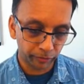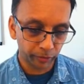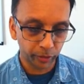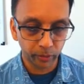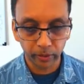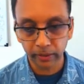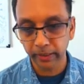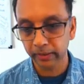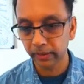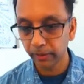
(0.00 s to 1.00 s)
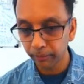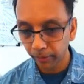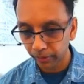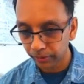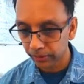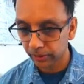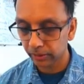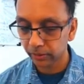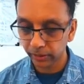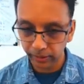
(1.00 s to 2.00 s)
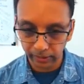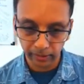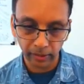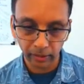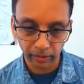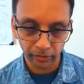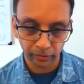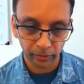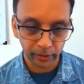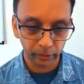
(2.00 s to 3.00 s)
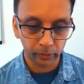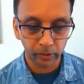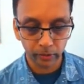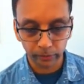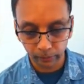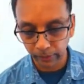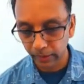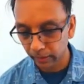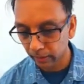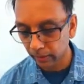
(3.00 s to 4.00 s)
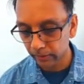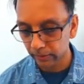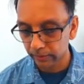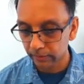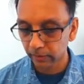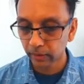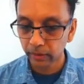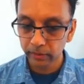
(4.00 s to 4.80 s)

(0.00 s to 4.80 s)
the viewer get immersed in the 3D world with the artist,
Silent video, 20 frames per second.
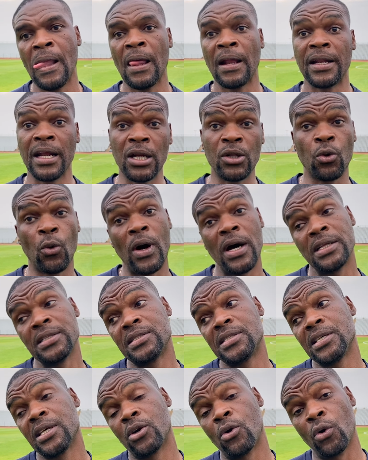that once
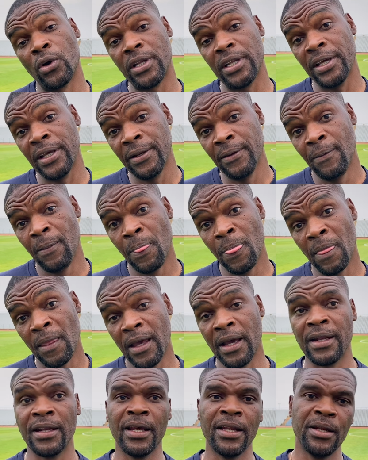he got in,
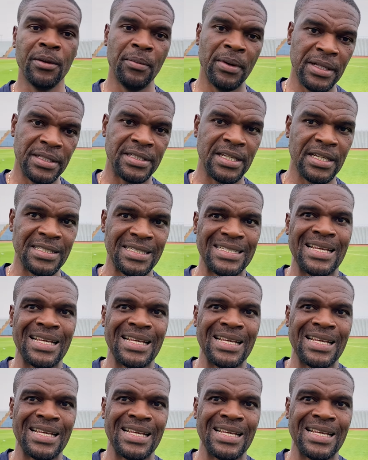and then he made changes.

■ **What needs to be done**:
The answer should be the records above, unchanged, with the pictures omitted.

■ **Task answer**:
(0.00 s to 1.00 s)
(1.00 s to 2.00 s)
(2.00 s to 3.00 s)
(3.00 s to 4.00 s)
(4.00 s to 4.80 s)

(0.00 s to 4.80 s)
the viewer get immersed in the 3D world with the artist,
Silent video, 20 frames per second.
that once
he got in,
and then he made changes.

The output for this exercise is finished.